Iriarte, cuando se refiere a los “amparistas”, hace referencia a aquellas personas que han presentado recursos de amparo, para no ser desalojados de diversas viviendas por ejemplo. Y en cuanto a los “habitacionales”, representan a aquellas personas que reciben un subsidio habitacional para poder pagar una habitación en un hotel, o en un  inquilinato. “Esta movida la estamos haciendo en conjunto con “Somos calle””, agregó.

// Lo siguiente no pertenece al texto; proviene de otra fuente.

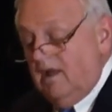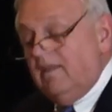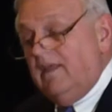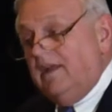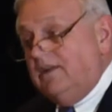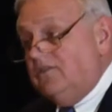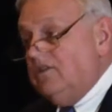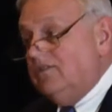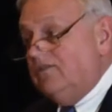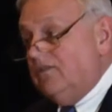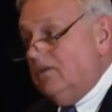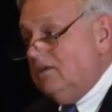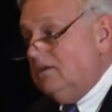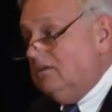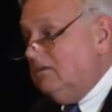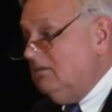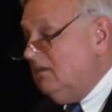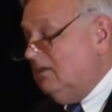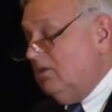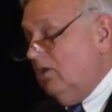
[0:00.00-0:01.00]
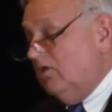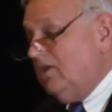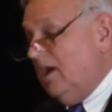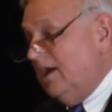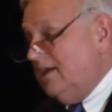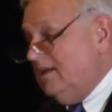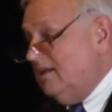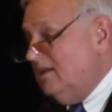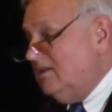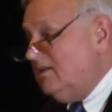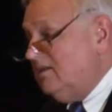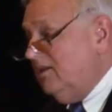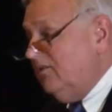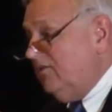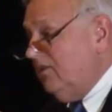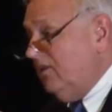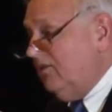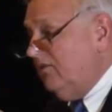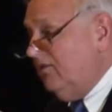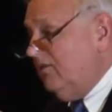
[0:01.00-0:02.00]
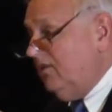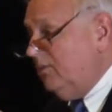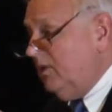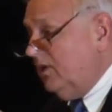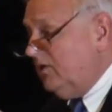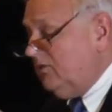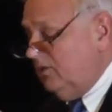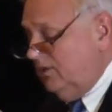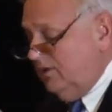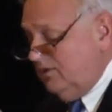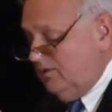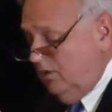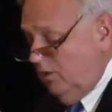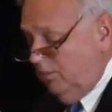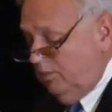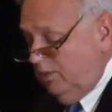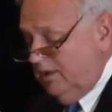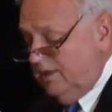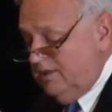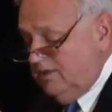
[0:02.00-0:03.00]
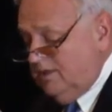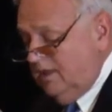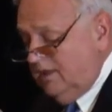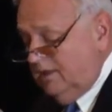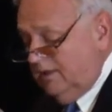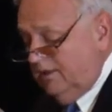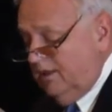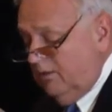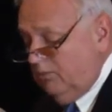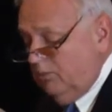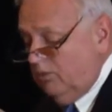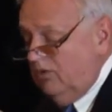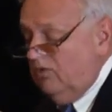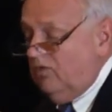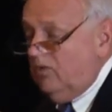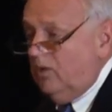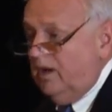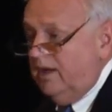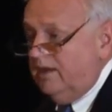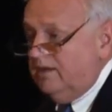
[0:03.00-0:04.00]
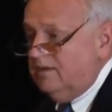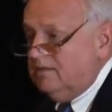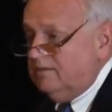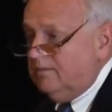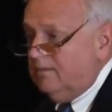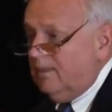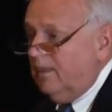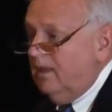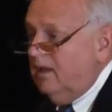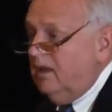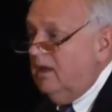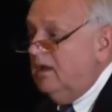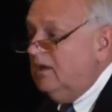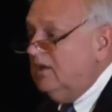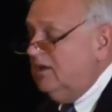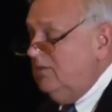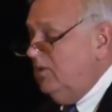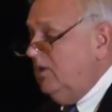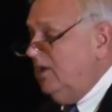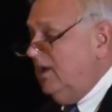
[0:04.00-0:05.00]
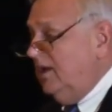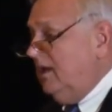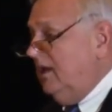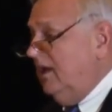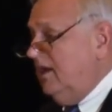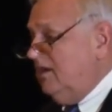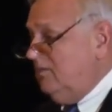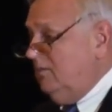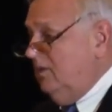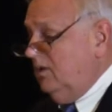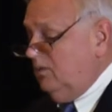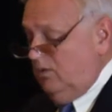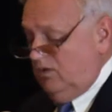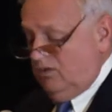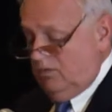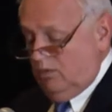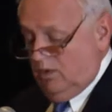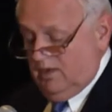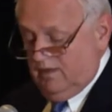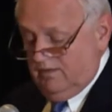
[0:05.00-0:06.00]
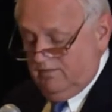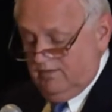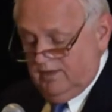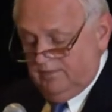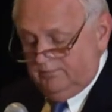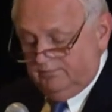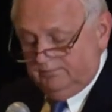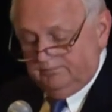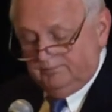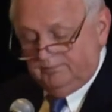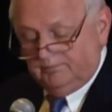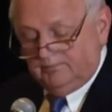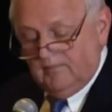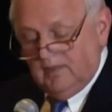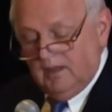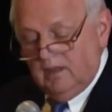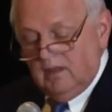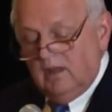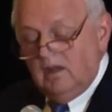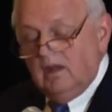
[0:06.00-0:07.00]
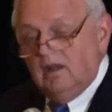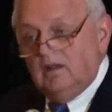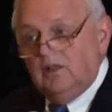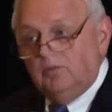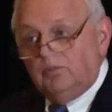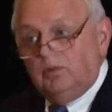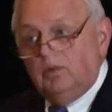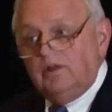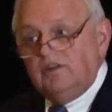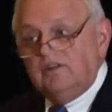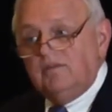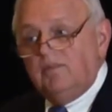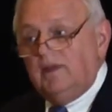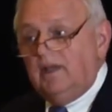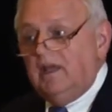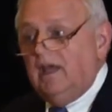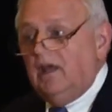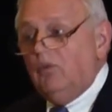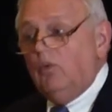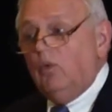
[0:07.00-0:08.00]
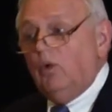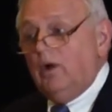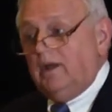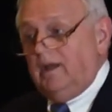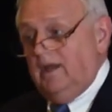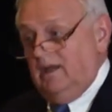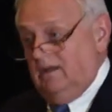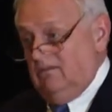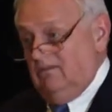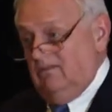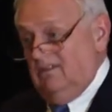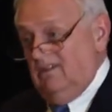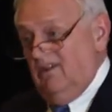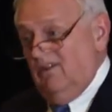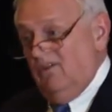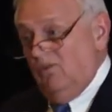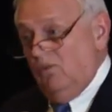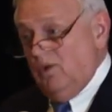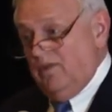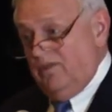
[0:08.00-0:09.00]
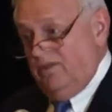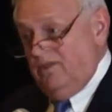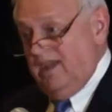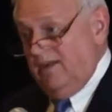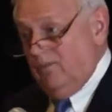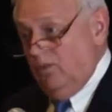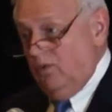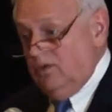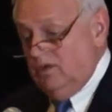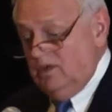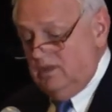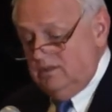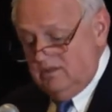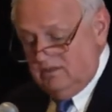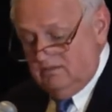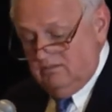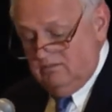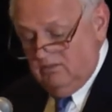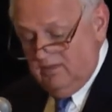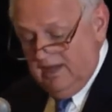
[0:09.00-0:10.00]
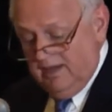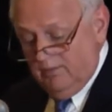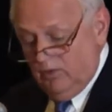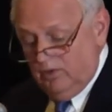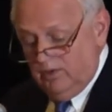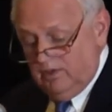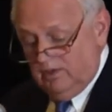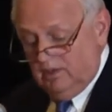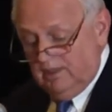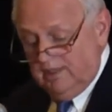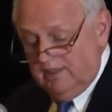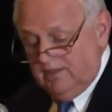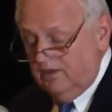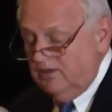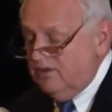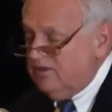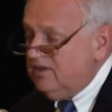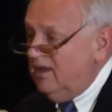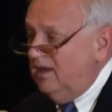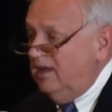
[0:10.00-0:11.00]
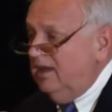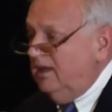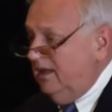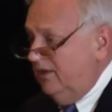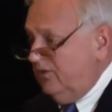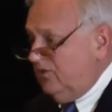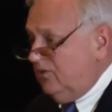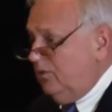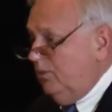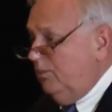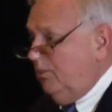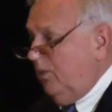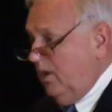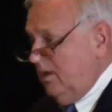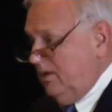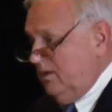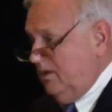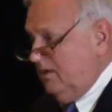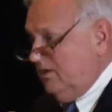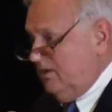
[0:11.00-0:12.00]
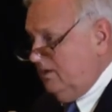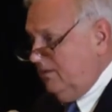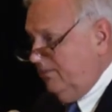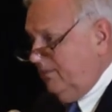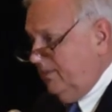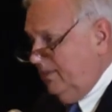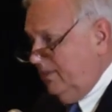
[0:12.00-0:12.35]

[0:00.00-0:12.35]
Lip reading: They differed, those ideas differed from our traditional policing in a number of ways. Community engagement was one of them. The police began working with neighborhoods, neighborhood leaders, as true partners.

“La calle no es un lugar para vivir”

“Nosotros durante mucho tiempo nos pegó la UCEP”. Esta sigla se traduce en la Unidad de Control del Espacio Público, una unidad creada cuando el PRO inició su gestión en la ciudad, en el año 2007,  al mando del ahora presidente, Mauricio Macri. “Este era un grupo de barrabravas que actuaban de civil, y le pegaban a la gente que estaba durmiendo en la calle”, nos aclaró Miguel.


También se refirió a las malas condiciones que brindan los “paradores” que ofrece el gobierno porteño para pasar la noche. “La gente no quiere dormir más en los paradores, porque los verduguean, nosotros queremos ser visibles, porque somos seres humanos”, sentenció.


 “Hoy una habitación en un hotel o  en una villa sale alrededor de 8.000 pesos”. En este sentido,  Iriarte denunció que el mismo gobierno hacía un negocio con los hoteleros para administrar los subsidios habitacionales. Los manejaban a discreción, aprovechándose de la situación de vulnerabilidad de los más necesitados. “No le daban la plata a la gente, ellos se llevaban toda la plata, ahora esto no sucede por una ley, las 690, que incluye los amparos, y que nos corresponde de por vida”, dijo.


Las cifras de la cantidad de gente que vive en situación de calle en la CABA va en aumento. Alcanza con tener los ojos abiertos para notarlo. Lamentablemente se tiende a naturalizar la presencia dolorosa de personas sin techo, como una parte más del pasaje urbano. Los censos populares, en contraposición a las cifras oficiales, hablan de un doble o casi un triple de cantidad de lo que dice el gobierno.